→ **SOURCE DATA**
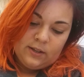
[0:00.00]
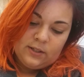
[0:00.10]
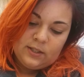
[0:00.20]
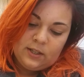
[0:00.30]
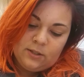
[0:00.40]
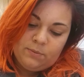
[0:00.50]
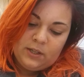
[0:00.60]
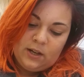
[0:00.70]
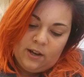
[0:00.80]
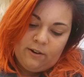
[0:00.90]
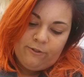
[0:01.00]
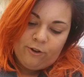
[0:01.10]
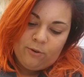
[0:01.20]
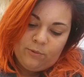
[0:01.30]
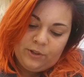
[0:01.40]
And it says be kind of
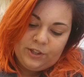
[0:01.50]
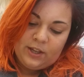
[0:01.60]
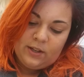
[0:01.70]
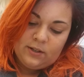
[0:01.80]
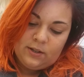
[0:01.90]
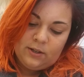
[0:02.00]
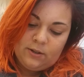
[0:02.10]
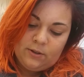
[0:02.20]
firm with it,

→ **EXERCISE DESCRIPTION**
Copy the records above exactly, omitting every picture.

→ **RESPONSE BELOW**
[0:00.00]
[0:00.10]
[0:00.20]
[0:00.30]
[0:00.40]
[0:00.50]
[0:00.60]
[0:00.70]
[0:00.80]
[0:00.90]
[0:01.00]
[0:01.10]
[0:01.20]
[0:01.30]
[0:01.40]
And it says be kind of
[0:01.50]
[0:01.60]
[0:01.70]
[0:01.80]
[0:01.90]
[0:02.00]
[0:02.10]
[0:02.20]
firm with it,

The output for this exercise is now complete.